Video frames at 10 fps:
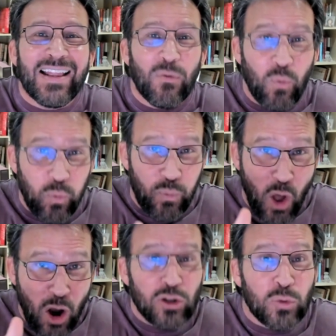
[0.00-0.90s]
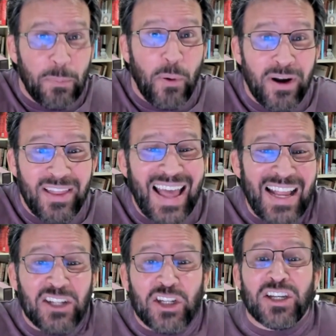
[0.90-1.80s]
those reporting that,
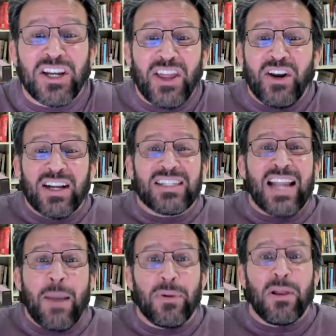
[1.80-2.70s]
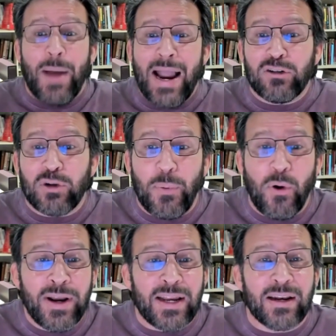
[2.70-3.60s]
it's just another example of biased
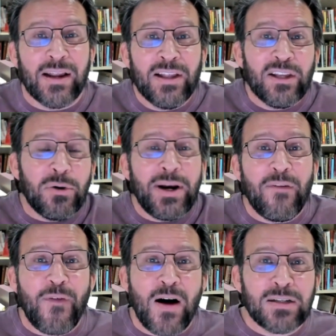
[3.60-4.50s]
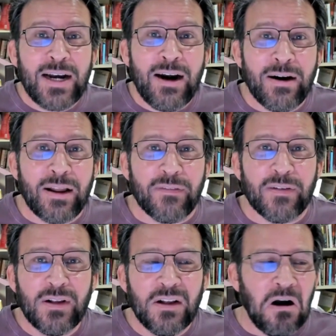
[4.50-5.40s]
reporting to create a false narrative.
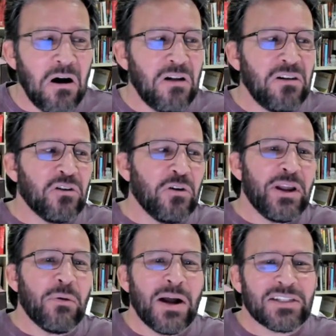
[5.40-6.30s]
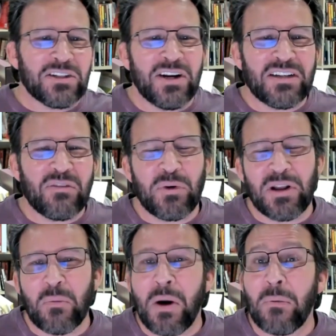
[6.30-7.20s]
Oh, look who he wants here. He doesn't even
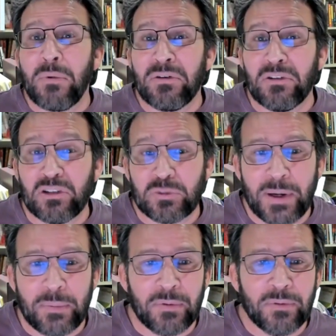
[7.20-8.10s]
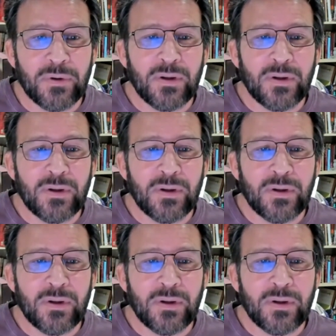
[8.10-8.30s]
really want real news people.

▸ Exercise directions
Please transcribe every record above exactly as written, leaving out the pictures.

▸ Output of the task
Video frames at 10 fps:
[0.00-0.90s]
[0.90-1.80s]
those reporting that,
[1.80-2.70s]
[2.70-3.60s]
it's just another example of biased
[3.60-4.50s]
[4.50-5.40s]
reporting to create a false narrative.
[5.40-6.30s]
[6.30-7.20s]
Oh, look who he wants here. He doesn't even
[7.20-8.10s]
[8.10-8.30s]
really want real news people.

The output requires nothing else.